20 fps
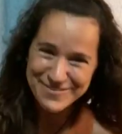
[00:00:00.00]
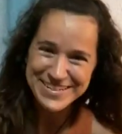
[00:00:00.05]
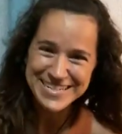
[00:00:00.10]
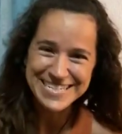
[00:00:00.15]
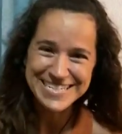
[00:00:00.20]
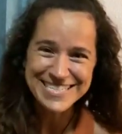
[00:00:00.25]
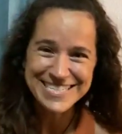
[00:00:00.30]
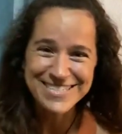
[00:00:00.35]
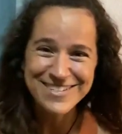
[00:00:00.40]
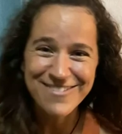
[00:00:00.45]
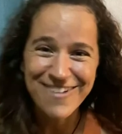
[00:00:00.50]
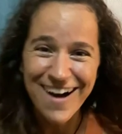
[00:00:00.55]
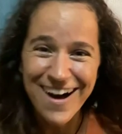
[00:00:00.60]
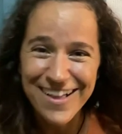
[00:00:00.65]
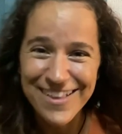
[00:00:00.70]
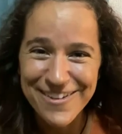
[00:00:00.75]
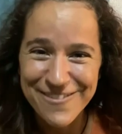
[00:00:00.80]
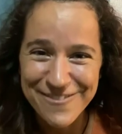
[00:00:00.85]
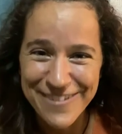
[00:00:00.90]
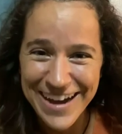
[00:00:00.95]
should be
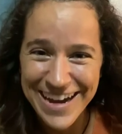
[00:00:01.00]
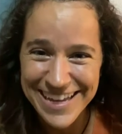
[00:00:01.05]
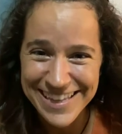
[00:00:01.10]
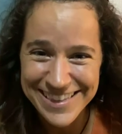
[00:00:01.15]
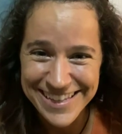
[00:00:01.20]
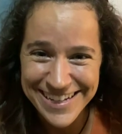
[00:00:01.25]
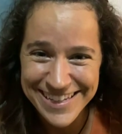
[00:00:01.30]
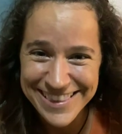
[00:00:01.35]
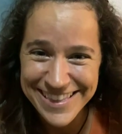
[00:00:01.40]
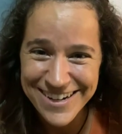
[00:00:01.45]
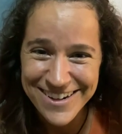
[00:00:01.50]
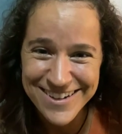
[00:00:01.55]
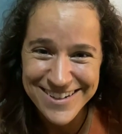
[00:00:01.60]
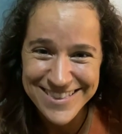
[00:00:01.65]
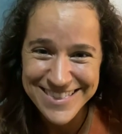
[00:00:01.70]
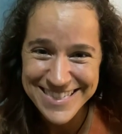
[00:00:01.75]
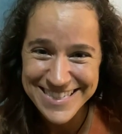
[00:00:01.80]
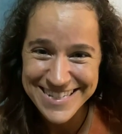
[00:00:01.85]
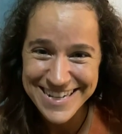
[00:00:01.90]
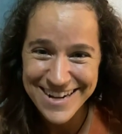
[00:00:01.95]
disqualified. Like they're
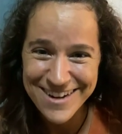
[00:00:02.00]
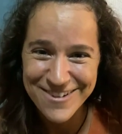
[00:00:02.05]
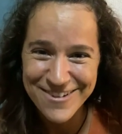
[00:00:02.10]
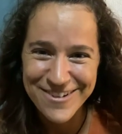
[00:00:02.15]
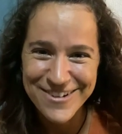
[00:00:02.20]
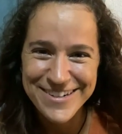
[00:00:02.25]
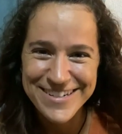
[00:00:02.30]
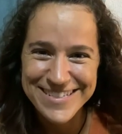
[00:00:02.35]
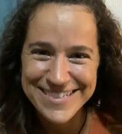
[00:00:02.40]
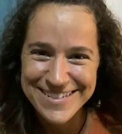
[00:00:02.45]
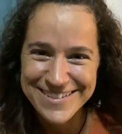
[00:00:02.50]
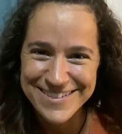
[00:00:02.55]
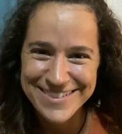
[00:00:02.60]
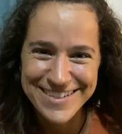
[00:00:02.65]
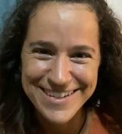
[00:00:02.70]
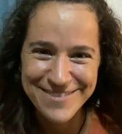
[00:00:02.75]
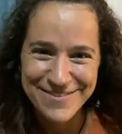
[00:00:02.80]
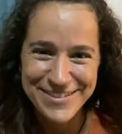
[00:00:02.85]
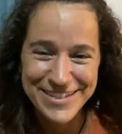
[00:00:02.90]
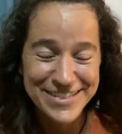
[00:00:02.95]
on steroids
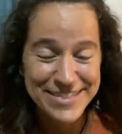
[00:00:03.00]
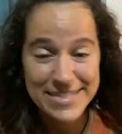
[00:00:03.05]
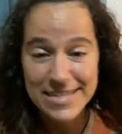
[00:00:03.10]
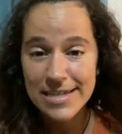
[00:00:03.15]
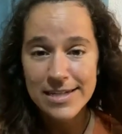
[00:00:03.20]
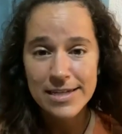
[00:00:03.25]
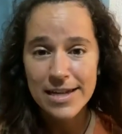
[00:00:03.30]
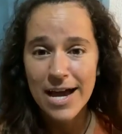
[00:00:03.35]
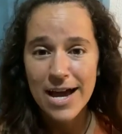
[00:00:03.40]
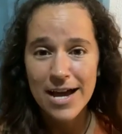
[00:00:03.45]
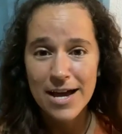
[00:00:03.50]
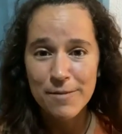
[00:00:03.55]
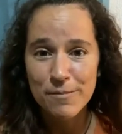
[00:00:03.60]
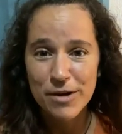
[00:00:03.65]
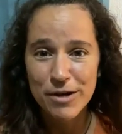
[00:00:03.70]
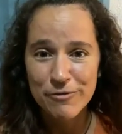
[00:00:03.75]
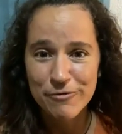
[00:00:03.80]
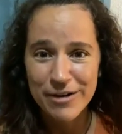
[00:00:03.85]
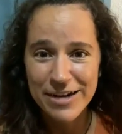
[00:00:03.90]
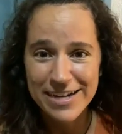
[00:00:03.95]
or something. It's like, nah,
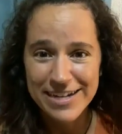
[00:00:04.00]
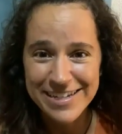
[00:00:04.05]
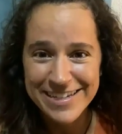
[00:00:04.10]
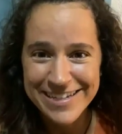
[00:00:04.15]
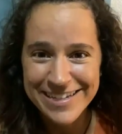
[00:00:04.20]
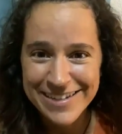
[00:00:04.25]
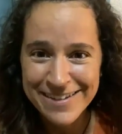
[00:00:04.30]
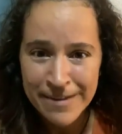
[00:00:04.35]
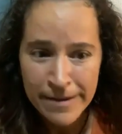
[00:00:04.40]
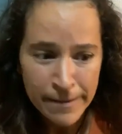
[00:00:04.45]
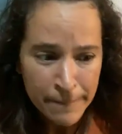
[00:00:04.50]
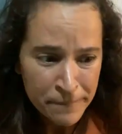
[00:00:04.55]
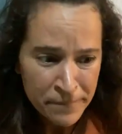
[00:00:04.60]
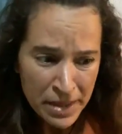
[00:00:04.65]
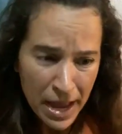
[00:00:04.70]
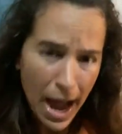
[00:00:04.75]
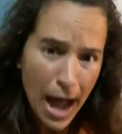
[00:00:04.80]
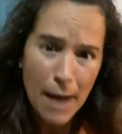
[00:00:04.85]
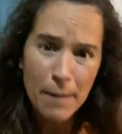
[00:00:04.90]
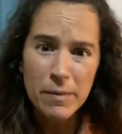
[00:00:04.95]
I'm on Reiki.
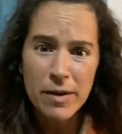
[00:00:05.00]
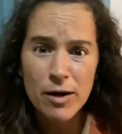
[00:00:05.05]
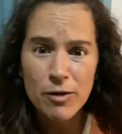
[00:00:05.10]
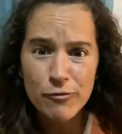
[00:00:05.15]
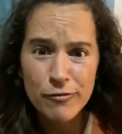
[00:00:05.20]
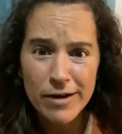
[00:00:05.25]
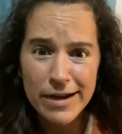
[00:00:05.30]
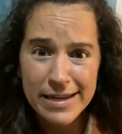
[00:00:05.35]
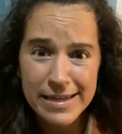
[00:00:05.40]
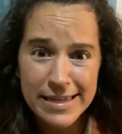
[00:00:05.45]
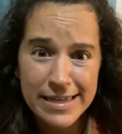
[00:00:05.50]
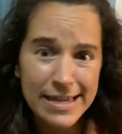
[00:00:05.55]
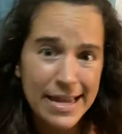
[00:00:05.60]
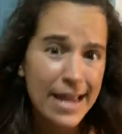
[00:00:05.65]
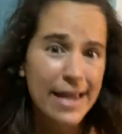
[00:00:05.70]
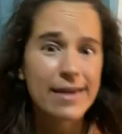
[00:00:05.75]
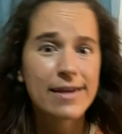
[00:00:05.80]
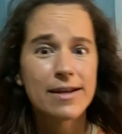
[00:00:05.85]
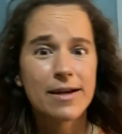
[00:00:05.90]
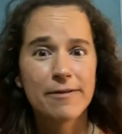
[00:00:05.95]
I'm on Reiki
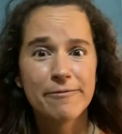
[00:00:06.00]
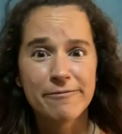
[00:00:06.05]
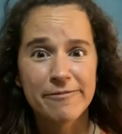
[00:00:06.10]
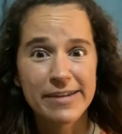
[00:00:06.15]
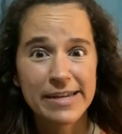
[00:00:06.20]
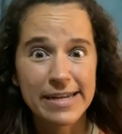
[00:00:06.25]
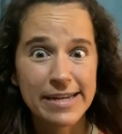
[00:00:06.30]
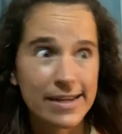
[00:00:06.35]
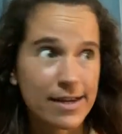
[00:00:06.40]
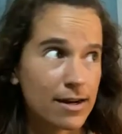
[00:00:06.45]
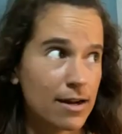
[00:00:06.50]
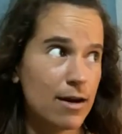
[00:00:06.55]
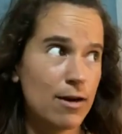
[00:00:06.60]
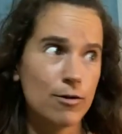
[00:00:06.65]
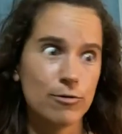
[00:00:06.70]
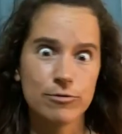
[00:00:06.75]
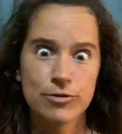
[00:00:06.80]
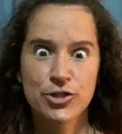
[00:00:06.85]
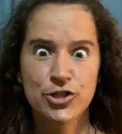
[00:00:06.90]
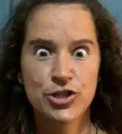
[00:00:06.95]
and I'm vegan.
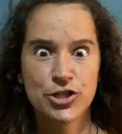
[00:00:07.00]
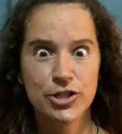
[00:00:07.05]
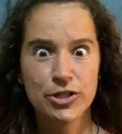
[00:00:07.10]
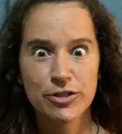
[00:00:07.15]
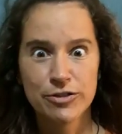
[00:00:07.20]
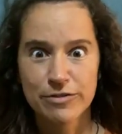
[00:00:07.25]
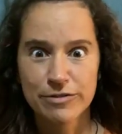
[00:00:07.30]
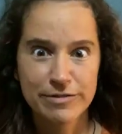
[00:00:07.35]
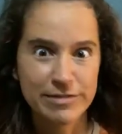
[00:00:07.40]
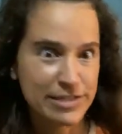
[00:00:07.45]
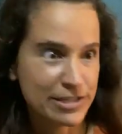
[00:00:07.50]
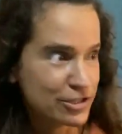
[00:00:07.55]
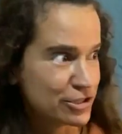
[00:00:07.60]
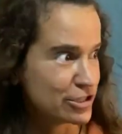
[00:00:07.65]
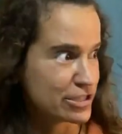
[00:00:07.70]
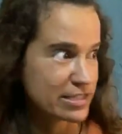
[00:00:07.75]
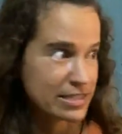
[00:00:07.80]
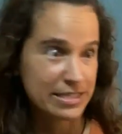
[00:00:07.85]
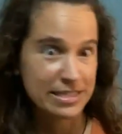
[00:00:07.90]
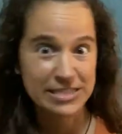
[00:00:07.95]
Oh, shoot.
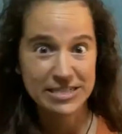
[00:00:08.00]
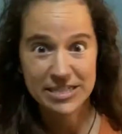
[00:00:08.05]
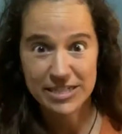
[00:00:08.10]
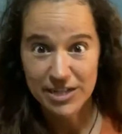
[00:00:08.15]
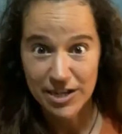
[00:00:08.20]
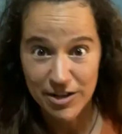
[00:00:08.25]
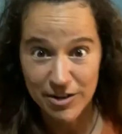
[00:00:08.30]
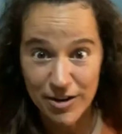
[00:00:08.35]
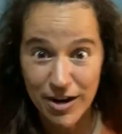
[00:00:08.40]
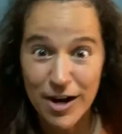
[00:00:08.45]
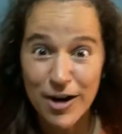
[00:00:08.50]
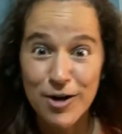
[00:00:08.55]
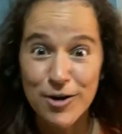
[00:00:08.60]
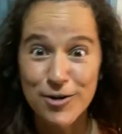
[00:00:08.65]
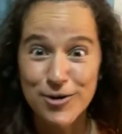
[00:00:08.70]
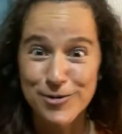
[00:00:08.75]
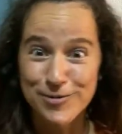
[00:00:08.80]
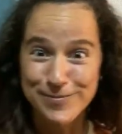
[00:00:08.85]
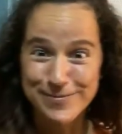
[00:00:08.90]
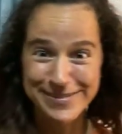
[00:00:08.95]
You just need to go
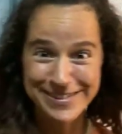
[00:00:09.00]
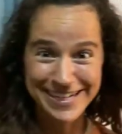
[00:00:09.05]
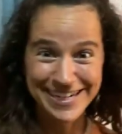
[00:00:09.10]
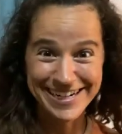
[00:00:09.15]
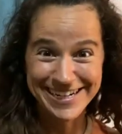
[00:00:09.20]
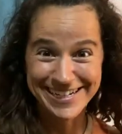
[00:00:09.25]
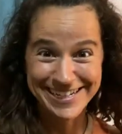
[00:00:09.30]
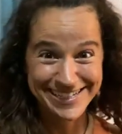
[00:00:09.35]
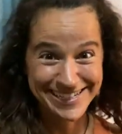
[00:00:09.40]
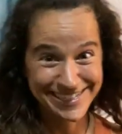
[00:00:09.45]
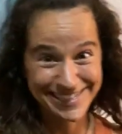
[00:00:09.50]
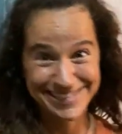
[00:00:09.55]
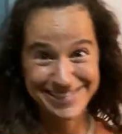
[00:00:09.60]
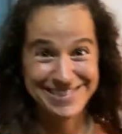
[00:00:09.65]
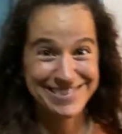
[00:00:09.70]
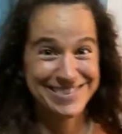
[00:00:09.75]
home. Like,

****************

Give the data again exactly as it stands, apart from the pictures.

Your solution =>
20 fps
[00:00:00.00]
[00:00:00.05]
[00:00:00.10]
[00:00:00.15]
[00:00:00.20]
[00:00:00.25]
[00:00:00.30]
[00:00:00.35]
[00:00:00.40]
[00:00:00.45]
[00:00:00.50]
[00:00:00.55]
[00:00:00.60]
[00:00:00.65]
[00:00:00.70]
[00:00:00.75]
[00:00:00.80]
[00:00:00.85]
[00:00:00.90]
[00:00:00.95]
should be
[00:00:01.00]
[00:00:01.05]
[00:00:01.10]
[00:00:01.15]
[00:00:01.20]
[00:00:01.25]
[00:00:01.30]
[00:00:01.35]
[00:00:01.40]
[00:00:01.45]
[00:00:01.50]
[00:00:01.55]
[00:00:01.60]
[00:00:01.65]
[00:00:01.70]
[00:00:01.75]
[00:00:01.80]
[00:00:01.85]
[00:00:01.90]
[00:00:01.95]
disqualified. Like they're
[00:00:02.00]
[00:00:02.05]
[00:00:02.10]
[00:00:02.15]
[00:00:02.20]
[00:00:02.25]
[00:00:02.30]
[00:00:02.35]
[00:00:02.40]
[00:00:02.45]
[00:00:02.50]
[00:00:02.55]
[00:00:02.60]
[00:00:02.65]
[00:00:02.70]
[00:00:02.75]
[00:00:02.80]
[00:00:02.85]
[00:00:02.90]
[00:00:02.95]
on steroids
[00:00:03.00]
[00:00:03.05]
[00:00:03.10]
[00:00:03.15]
[00:00:03.20]
[00:00:03.25]
[00:00:03.30]
[00:00:03.35]
[00:00:03.40]
[00:00:03.45]
[00:00:03.50]
[00:00:03.55]
[00:00:03.60]
[00:00:03.65]
[00:00:03.70]
[00:00:03.75]
[00:00:03.80]
[00:00:03.85]
[00:00:03.90]
[00:00:03.95]
or something. It's like, nah,
[00:00:04.00]
[00:00:04.05]
[00:00:04.10]
[00:00:04.15]
[00:00:04.20]
[00:00:04.25]
[00:00:04.30]
[00:00:04.35]
[00:00:04.40]
[00:00:04.45]
[00:00:04.50]
[00:00:04.55]
[00:00:04.60]
[00:00:04.65]
[00:00:04.70]
[00:00:04.75]
[00:00:04.80]
[00:00:04.85]
[00:00:04.90]
[00:00:04.95]
I'm on Reiki.
[00:00:05.00]
[00:00:05.05]
[00:00:05.10]
[00:00:05.15]
[00:00:05.20]
[00:00:05.25]
[00:00:05.30]
[00:00:05.35]
[00:00:05.40]
[00:00:05.45]
[00:00:05.50]
[00:00:05.55]
[00:00:05.60]
[00:00:05.65]
[00:00:05.70]
[00:00:05.75]
[00:00:05.80]
[00:00:05.85]
[00:00:05.90]
[00:00:05.95]
I'm on Reiki
[00:00:06.00]
[00:00:06.05]
[00:00:06.10]
[00:00:06.15]
[00:00:06.20]
[00:00:06.25]
[00:00:06.30]
[00:00:06.35]
[00:00:06.40]
[00:00:06.45]
[00:00:06.50]
[00:00:06.55]
[00:00:06.60]
[00:00:06.65]
[00:00:06.70]
[00:00:06.75]
[00:00:06.80]
[00:00:06.85]
[00:00:06.90]
[00:00:06.95]
and I'm vegan.
[00:00:07.00]
[00:00:07.05]
[00:00:07.10]
[00:00:07.15]
[00:00:07.20]
[00:00:07.25]
[00:00:07.30]
[00:00:07.35]
[00:00:07.40]
[00:00:07.45]
[00:00:07.50]
[00:00:07.55]
[00:00:07.60]
[00:00:07.65]
[00:00:07.70]
[00:00:07.75]
[00:00:07.80]
[00:00:07.85]
[00:00:07.90]
[00:00:07.95]
Oh, shoot.
[00:00:08.00]
[00:00:08.05]
[00:00:08.10]
[00:00:08.15]
[00:00:08.20]
[00:00:08.25]
[00:00:08.30]
[00:00:08.35]
[00:00:08.40]
[00:00:08.45]
[00:00:08.50]
[00:00:08.55]
[00:00:08.60]
[00:00:08.65]
[00:00:08.70]
[00:00:08.75]
[00:00:08.80]
[00:00:08.85]
[00:00:08.90]
[00:00:08.95]
You just need to go
[00:00:09.00]
[00:00:09.05]
[00:00:09.10]
[00:00:09.15]
[00:00:09.20]
[00:00:09.25]
[00:00:09.30]
[00:00:09.35]
[00:00:09.40]
[00:00:09.45]
[00:00:09.50]
[00:00:09.55]
[00:00:09.60]
[00:00:09.65]
[00:00:09.70]
[00:00:09.75]
home. Like,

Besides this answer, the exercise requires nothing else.